The Architecture Studio culture at CCA is an energetic and productive environment where student work is nurtured with both respect and critical attention.
The faculty, most of whom are practitioners, recognize architecture is a creative act and intimate personal investment.
Students are treated as collaborators in their own learning process and encouraged to develop the life-long behaviors of curiosity, rigorous thinking and making, measured self-discipline and engaged intellect.
These values, rather than a particular visual style of work or set of theoretical constructs, are what characterize the CCA studio environment.
This attitude extends to public reviews of student work. We believe that the public presentation/discussion format of the review process continues to be an essential part of the educational process of an architect.
Our core values about this process are reflected in the fact that we call these discussions "reviews" rather than "juries."
We have worked hard over the years to create an environment for this process that is simultaneously critical and respectful. The balance we have achieved makes for a lively and engaged culture of reviews.
At its best, these conversations become animated debates about work and ideas where the student is both catalyst and participant.
The students should be able to rely on the fact that the public reviews of their work will be conducted in the above spirit. It is the job of the faculty to monitor the review to ensure that this in fact occurs.
The faculty is responsible to the trust CCA establishes with its students, and must intervene if discussion of the work of a student strays from productive to counterproductive.
Counterproductive reviewer behavior includes remarks that a reasonable person would construed as: belligerent or sarcastic; personal demeaning intelligence, student ability, personal appearance; or insulting, threatening or might be perceived as biased toward race, ethnicity, gender identifiation, or sexual orientation.
Students are expected to work in the studio. This will immeasurably enrich the student's learning potential. If everyone is to work in the studio, certain etiquette is necessary to ensure a civil working environment.

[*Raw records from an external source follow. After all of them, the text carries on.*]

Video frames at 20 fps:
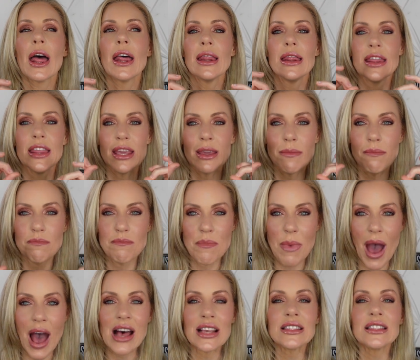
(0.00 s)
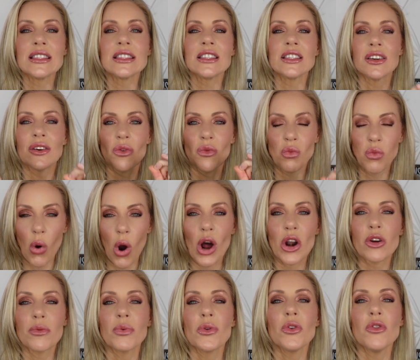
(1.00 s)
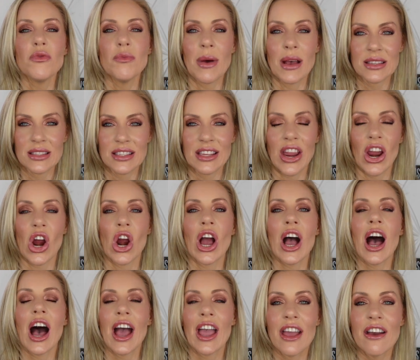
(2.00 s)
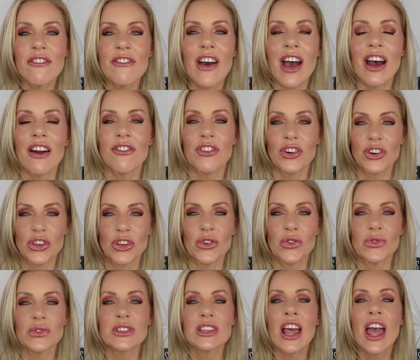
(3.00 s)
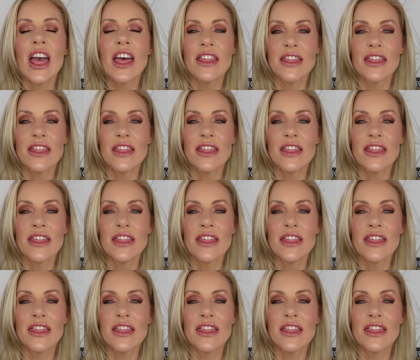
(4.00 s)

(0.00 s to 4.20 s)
the best waterproof mascara I have ever used.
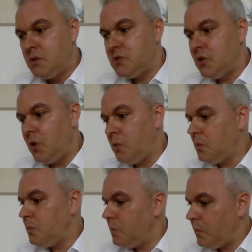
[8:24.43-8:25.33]

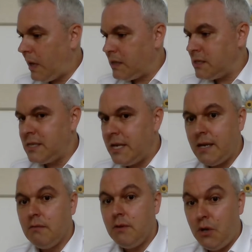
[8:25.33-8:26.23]
So, as I
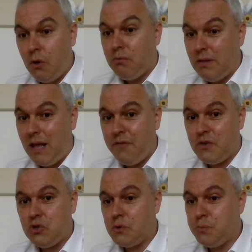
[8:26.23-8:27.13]
say, life
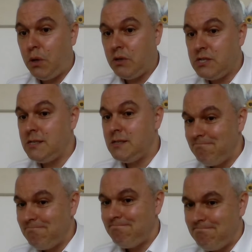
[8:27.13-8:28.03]
insurance
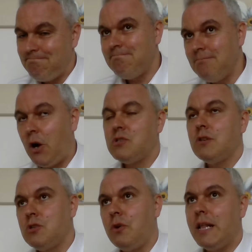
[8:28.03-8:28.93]
policies,
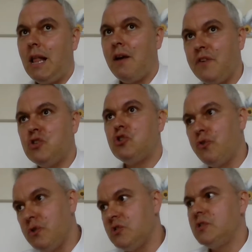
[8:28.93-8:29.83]
life
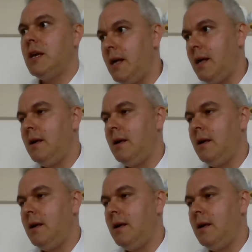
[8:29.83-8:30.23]
insurance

The design studio should be a place where students make their thoughts part of a public discourse of peers and faculty. This can only happen if everyone listens, considers what is being said or proposed by everyone else, and then thoughtfully responds to what is put forward.
It also requires students to cogently and carefully put your own ideas forward for discussion. This tends to happen quite well on its own when each student works in the studio.
In addition, the values expressed in other sections of this Policy shall govern all student-to-student, faculty-to-student, student-to-faculty, and faculty-to-faculty discussions.
Students should be considerate of their classmates, and of others in the building. With studios as shared space, students should keep their personal workspace in reasonable order.
They should clean up after themselves after each session using common work-tables.
All students should use the booths when spray painting or mounting, and the plaster room when working with plaster. Headphones are required for all music. At the end of each semester, students are responsible for removing from the studios everything they have brought into the building.
Architecture is a demanding curriculum. Students should develop time-management skills early on to make the best and most efficient use of time in the studio. By organizing course expectations, students should anticipate and plan for deadlines. Design work in particular seems to always need more time: it is never done.
In fact, it will expand to fill time available.
Students are urged to work with their faculty to learn to judge when work is substantially complete. CCA Architecture actively discourages staying up all night, as it is counterproductive to good design as well as unhealthy.
All faculty members are required to design their coursework loads to be reasonably completed.
The Architecture Program constitutes a community within the larger community of CCA. Students and faculty all are part of both of these communities.
This means there is a mutual responsibility to create an environment of trust, respect, and comfort for all members of the community.
In addition, members of this community should not engage in disparaging behavior that undermines the integrity of the community or of individuals within it. Instead, complaints, concerns, and dissatisfaction of either students or faculty should be dealt with openly and with the appropriate administrative personnel.